**TASK BRIEF:** In your answer, set down the records below exactly as they stand, omitting pictures.

Saved entries
----------

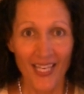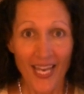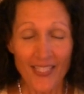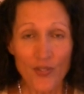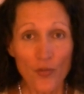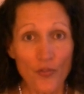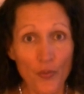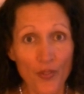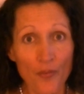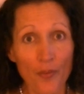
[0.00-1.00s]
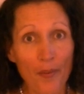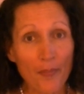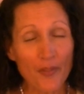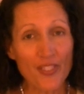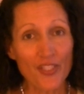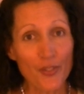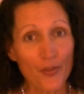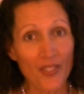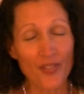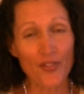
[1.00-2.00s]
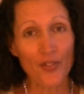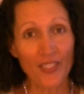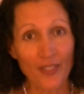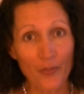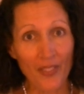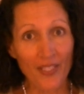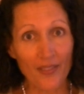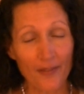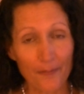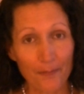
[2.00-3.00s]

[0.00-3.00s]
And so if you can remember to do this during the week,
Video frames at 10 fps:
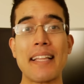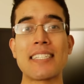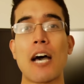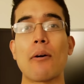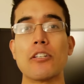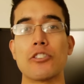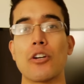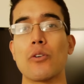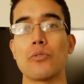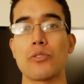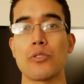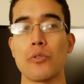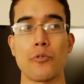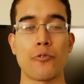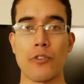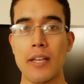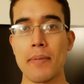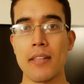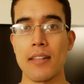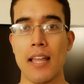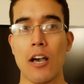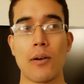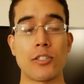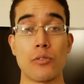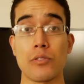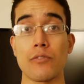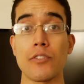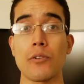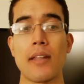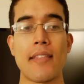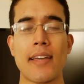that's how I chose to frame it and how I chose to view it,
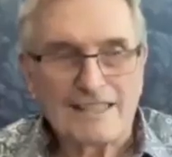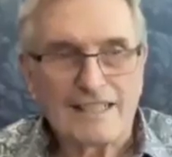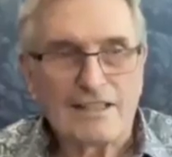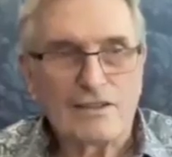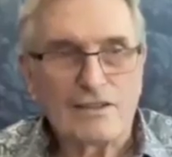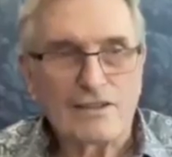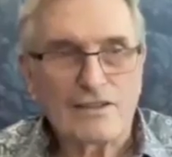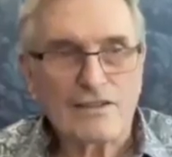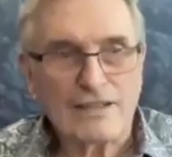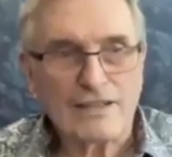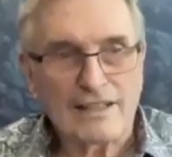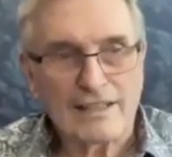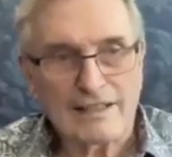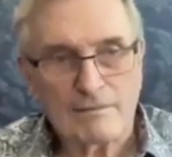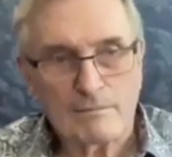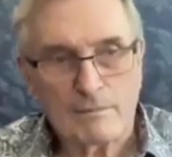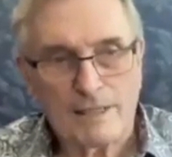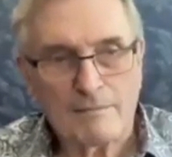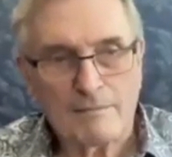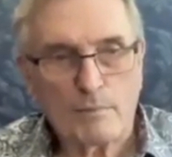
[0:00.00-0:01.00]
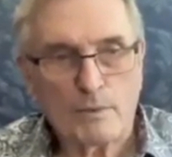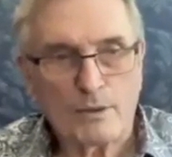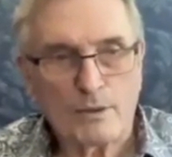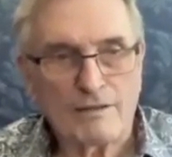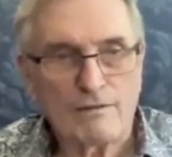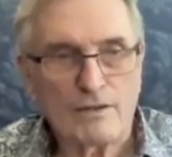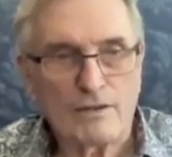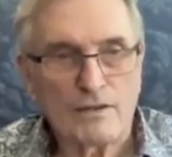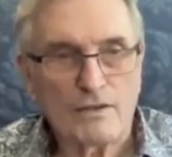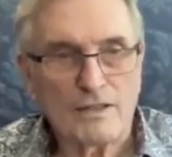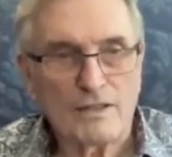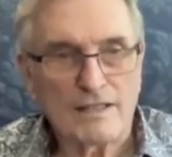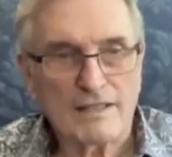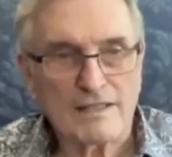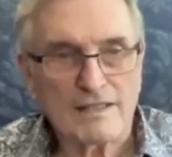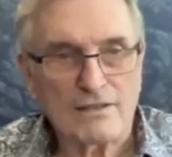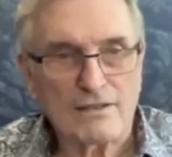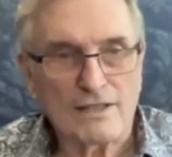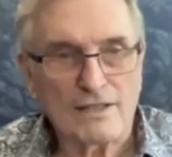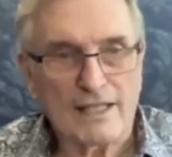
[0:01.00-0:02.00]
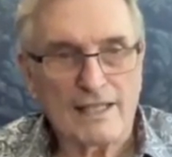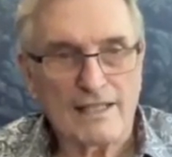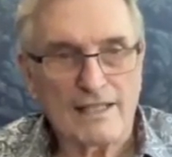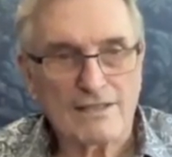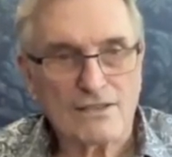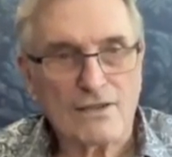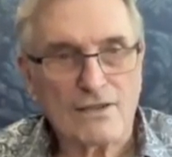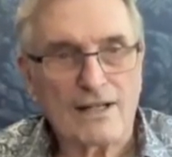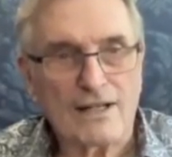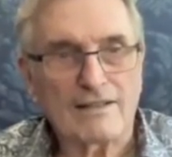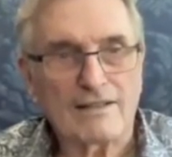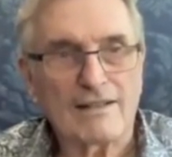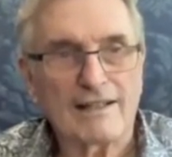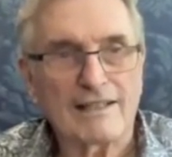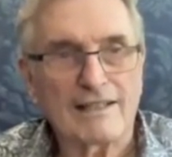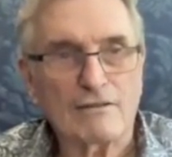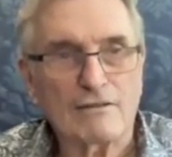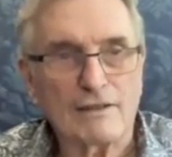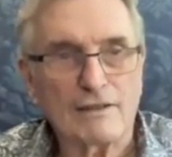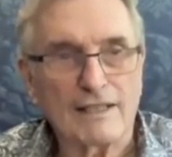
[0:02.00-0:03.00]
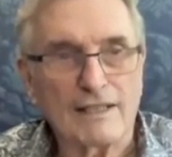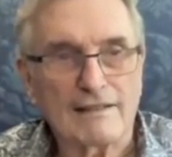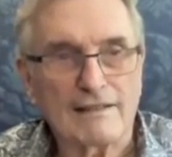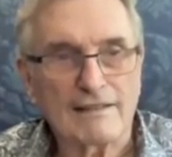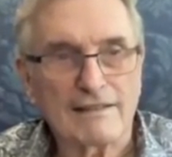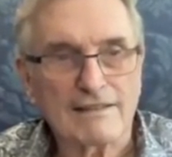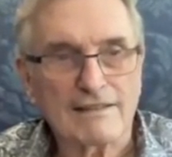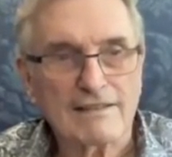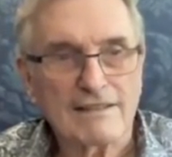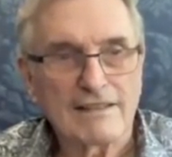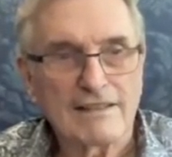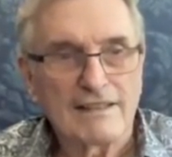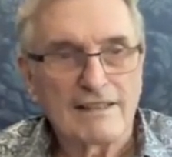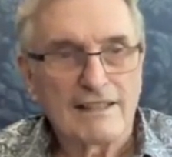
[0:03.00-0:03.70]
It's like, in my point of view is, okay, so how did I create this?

----------

**RESULT BELOW:**
[0.00-1.00s]
[1.00-2.00s]
[2.00-3.00s]

[0.00-3.00s]
And so if you can remember to do this during the week,
Video frames at 10 fps:
that's how I chose to frame it and how I chose to view it,
[0:00.00-0:01.00]
[0:01.00-0:02.00]
[0:02.00-0:03.00]
[0:03.00-0:03.70]
It's like, in my point of view is, okay, so how did I create this?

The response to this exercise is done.